Ten years ago, a virus had you bed-ridden and worms were for the birds. Today, anyone with a computer comes into contact with both on a daily basis.
Preventing the intrusion of worms and viruses has become a way of life (and relatively easy to do, if you have the proper software), but the issue of security becomes a little more complex when applied to a home network. Having your computer files deleted or messed with is one thing; being “digitally burgled” is quite another.
“When you think of security in terms of a home network, where data is passing in, through, and out of the house, the point of weakness is at the router gateway, where the house makes the connection to the outside world,” said Gordon van Zuiden, president of cyberManor (www.cybermanor.com), a networking company based in Los Gatos, California. “There are more and more of these wireless access points because they have become popular; with these, you introduce the ability for someone to be on your network and not be in your house because of the wireless range issue. That security issue opens you to theft, viruses and the ability for people to take advantage of your open e-mail system and attach files that do nasty things to your system.”
The protocols themselves are vulnerable, too, according to Bill Rose, president of WJR Consulting (860.313.8098) in West Hartford, Connecticut, which services companies that develop home networking technologies. “Wi-Fi is very easily hacked; if one has any desire and a bit of knowledge they can get through it. There is that vulnerability if you are wireless,” he said. “With Ethernet you are hard-wired, so you cannot really be hacked unless it is coming through the Internet. There, your security is only as good as your firewall.”
Security is something that needs to be factored in, acknowledged Frank Hanzlik, managing director of the Wi-Fi Alliance (www.wi-fi-org), which recently announced the IEEE 802.11g certification of the first round of products. “The people who are installing wireless networks need to really understand how to install these solutions successfully.” Hanzlik pointed to the Wi-Fi Alliance as a resource for companies that install these systems.
While those implementing home networking systems may be doing everything they can to ensure that networks are secure, these parties have little control once they bid their client farewell. Today’s security measures often make it difficult for users to perform simple tasks; homeowners with little patience for fiddling with finicky technology may just as soon operate their systems with the security features disabled.
“When we tighten up security–whether through logins, passwords, encryption keys, or firewalls–it comes at a cost,” van Zuiden noted. “The cost is one of typically poor or slower performance that prevents the user from doing something. You can install many of these systems, but most of the time they end up being a deterrent to the homeowner who wants to do something but can’t because they forgot a password, can’t do wireless encryption, or something like that.”
Rose has experienced this first-hand in attempting to configure his system – complete with security functions – to enable his son to play video games over the Internet. “It’s quite a bit of work to figure out which port to open in order to allow that to happen. The interfaces have to be much more friendly. If the standards were in place, the game should tell the user how to open the port instead of sending them off to a Web site that tells them to open port 2,110,” he said.
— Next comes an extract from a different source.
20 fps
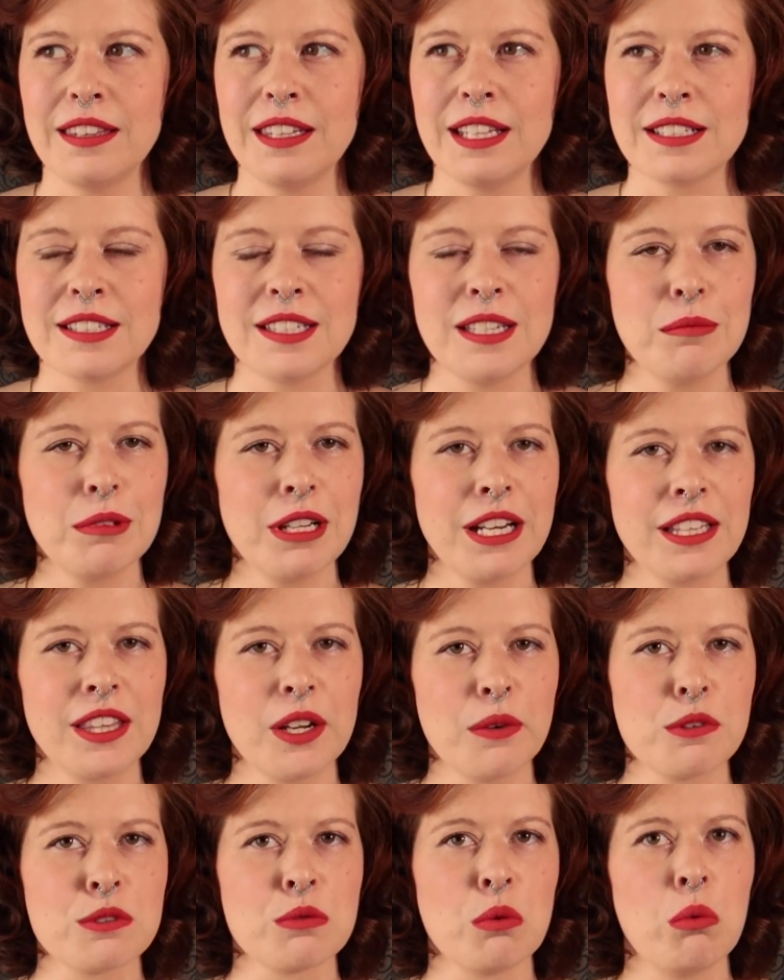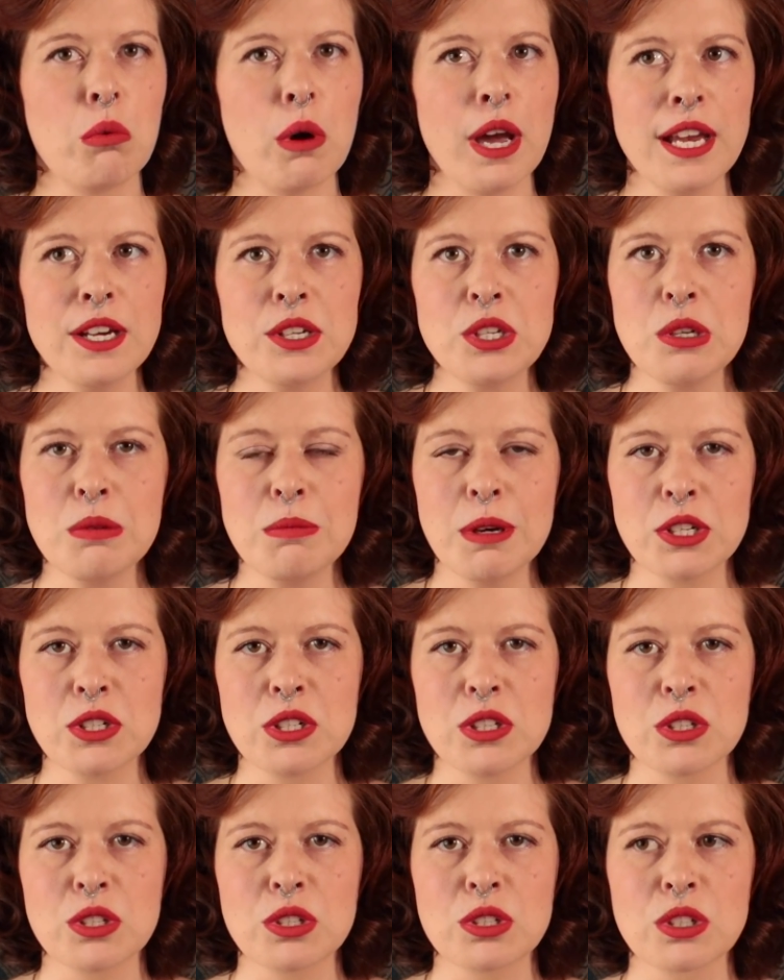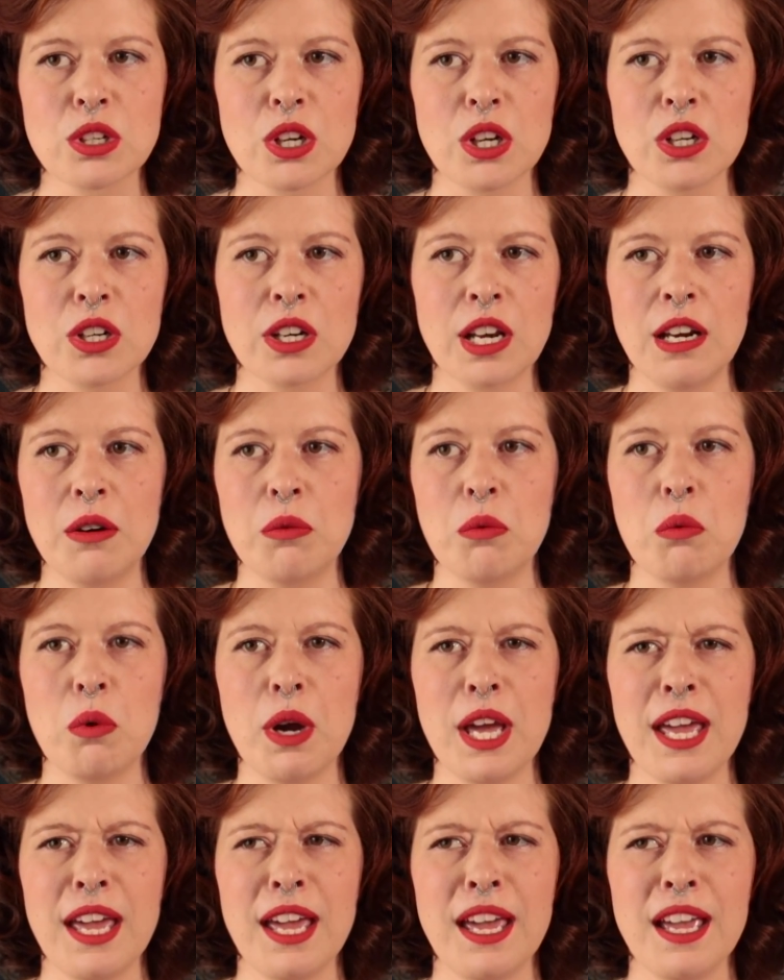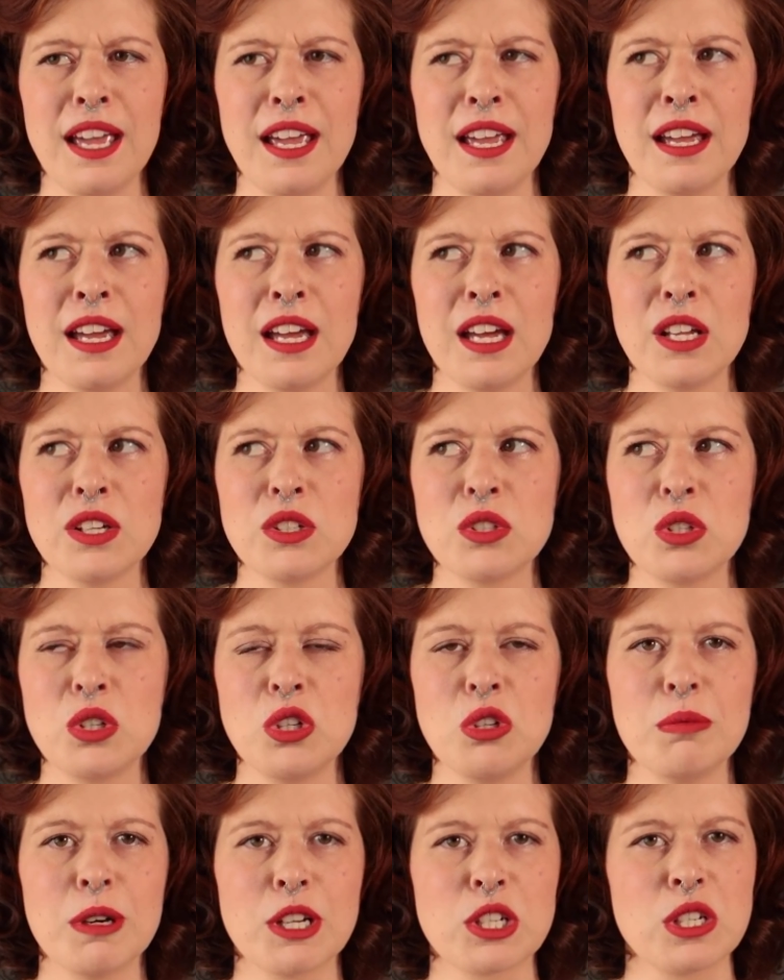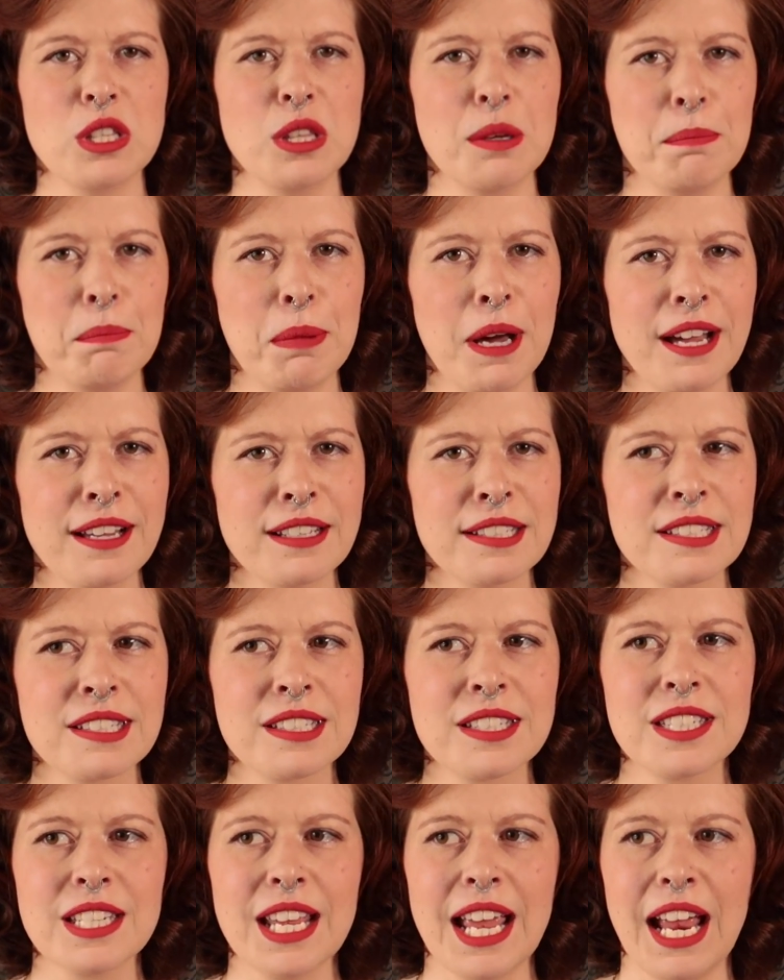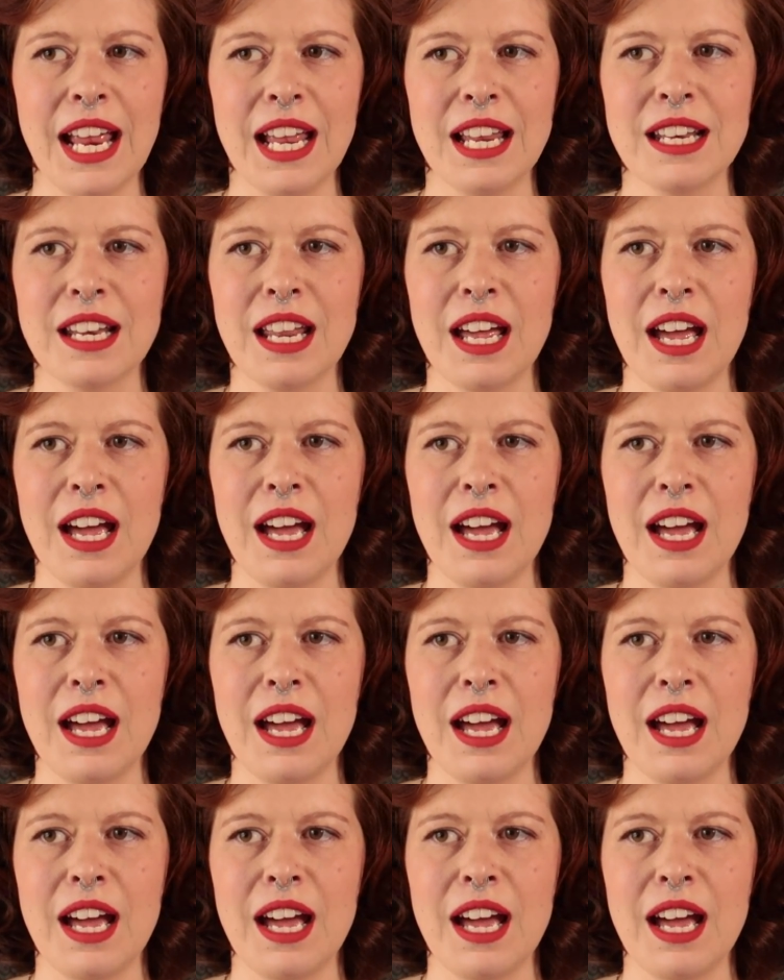it seemed like there was way too much in the skirt and way too much in the bust, and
“There is a lot of talk out there in the industry and in the press about how 128-bit encryption is not secure, and that a sophisticated user can hack through it,” said Gary Hansen, senior product manager of networking products at Belkin Components (www.belkin.com) in Compton, California. “I don’t think that’s really the problem; I think most people don’t even have encryption on, and I am sure the reason is because it’s too complicated.”
Security-conscious installation and networking firms can look to the corporate sector for guidance, van Zuiden acknowledged. “You have to look at what is happening there to understand what the Information Technology (IT) people are doing to mitigate those risks,” he said. “The corporate networks require constant updates and the supervision of an IT department, which is not very easy to do at the residential level.”
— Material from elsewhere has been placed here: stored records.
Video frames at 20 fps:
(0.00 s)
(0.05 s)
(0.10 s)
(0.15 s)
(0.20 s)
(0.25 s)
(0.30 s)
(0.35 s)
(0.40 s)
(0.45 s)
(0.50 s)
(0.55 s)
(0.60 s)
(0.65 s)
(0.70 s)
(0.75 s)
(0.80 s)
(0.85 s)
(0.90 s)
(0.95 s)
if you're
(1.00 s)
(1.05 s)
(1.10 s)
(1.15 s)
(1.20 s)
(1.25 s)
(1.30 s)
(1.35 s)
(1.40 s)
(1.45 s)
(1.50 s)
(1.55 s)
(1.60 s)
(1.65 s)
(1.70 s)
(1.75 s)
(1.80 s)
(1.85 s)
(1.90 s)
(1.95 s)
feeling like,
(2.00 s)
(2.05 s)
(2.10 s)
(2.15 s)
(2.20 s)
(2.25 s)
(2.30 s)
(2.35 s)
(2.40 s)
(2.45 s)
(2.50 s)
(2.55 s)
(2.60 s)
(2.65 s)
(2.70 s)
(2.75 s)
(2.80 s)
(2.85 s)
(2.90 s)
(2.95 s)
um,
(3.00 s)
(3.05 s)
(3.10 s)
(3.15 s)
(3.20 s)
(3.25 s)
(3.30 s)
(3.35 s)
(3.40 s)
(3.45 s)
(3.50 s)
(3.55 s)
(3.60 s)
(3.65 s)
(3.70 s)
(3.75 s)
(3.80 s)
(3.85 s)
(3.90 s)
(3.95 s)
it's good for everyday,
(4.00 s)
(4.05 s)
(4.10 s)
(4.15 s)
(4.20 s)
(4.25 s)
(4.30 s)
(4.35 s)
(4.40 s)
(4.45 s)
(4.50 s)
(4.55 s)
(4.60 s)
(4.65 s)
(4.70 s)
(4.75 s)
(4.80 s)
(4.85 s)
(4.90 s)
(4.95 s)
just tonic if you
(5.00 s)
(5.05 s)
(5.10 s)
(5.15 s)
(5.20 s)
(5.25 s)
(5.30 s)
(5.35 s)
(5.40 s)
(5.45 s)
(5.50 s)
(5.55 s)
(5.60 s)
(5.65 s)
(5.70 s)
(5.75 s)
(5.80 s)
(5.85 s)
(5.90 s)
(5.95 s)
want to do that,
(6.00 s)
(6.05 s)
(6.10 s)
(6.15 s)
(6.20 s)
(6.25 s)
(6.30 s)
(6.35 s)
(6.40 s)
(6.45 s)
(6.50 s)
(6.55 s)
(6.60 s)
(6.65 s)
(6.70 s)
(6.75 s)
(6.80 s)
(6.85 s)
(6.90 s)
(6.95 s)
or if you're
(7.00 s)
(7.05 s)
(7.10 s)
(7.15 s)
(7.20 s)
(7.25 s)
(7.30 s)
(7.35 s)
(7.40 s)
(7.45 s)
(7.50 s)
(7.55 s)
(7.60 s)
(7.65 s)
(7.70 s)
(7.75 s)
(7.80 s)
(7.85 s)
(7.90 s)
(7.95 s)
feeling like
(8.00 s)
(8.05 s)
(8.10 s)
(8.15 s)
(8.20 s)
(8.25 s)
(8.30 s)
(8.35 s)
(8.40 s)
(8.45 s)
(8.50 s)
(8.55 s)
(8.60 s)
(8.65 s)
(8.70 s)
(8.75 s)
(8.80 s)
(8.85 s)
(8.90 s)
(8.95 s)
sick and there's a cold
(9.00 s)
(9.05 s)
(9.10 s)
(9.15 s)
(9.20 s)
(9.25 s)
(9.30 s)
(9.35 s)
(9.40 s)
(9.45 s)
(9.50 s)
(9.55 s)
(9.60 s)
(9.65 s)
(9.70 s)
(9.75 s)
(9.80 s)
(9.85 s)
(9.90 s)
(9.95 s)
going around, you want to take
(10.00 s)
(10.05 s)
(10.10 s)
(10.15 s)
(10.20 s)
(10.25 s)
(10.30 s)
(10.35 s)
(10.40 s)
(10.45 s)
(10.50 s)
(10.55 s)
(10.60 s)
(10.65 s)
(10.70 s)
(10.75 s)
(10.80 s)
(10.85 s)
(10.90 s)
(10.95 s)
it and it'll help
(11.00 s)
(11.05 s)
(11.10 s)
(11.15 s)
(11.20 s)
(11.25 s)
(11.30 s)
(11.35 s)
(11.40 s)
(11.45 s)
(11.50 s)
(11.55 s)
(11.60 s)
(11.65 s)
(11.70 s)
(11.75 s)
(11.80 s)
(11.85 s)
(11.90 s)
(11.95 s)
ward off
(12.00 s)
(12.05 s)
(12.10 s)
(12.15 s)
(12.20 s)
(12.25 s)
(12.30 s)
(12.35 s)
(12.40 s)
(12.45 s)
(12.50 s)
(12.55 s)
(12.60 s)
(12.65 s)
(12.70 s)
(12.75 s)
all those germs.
In an era of flex-time and tele-commuting, however, corporate IT departments are increasingly concerned with residential networking technology; if a high-ranking executive who periodically works from home has the security features on their home network disabled, their entire company–including classified information–is vulnerable to hackers.
“One of the biggest issues that IT departments are facing is how they can plug up these holes, because they are popping up as these networks proliferate,” van Zuiden said.
Which can lead to legal problems. In commercial contracting, companies that implement life safety systems carry adequate insurance as a safeguard in the event of a system failure and a subsequent lawsuit delivered by client. It’s still unclear as to whether custom installation and home networking companies will be forced to take similar measures.
“I haven’t heard of any lawsuits, but I certainly see the potential for them,” Rose said. “If I was an installer, I would certainly to my best to make certain that the tools were there for the consumer, and that I demonstrated them. But you do have to turn the system over to the customer; once you leave the house, everything is re-configurable. Liability, then, needs to be limited.”
The good news, according to van Zuiden, is that most hackers aren’t interested in breaking into a home network…yet. “We have done hundreds and hundreds of networks, and not once has someone complained to us about an intruder doing something they shouldn’t be doing,” he said. “These cases are pretty rare.”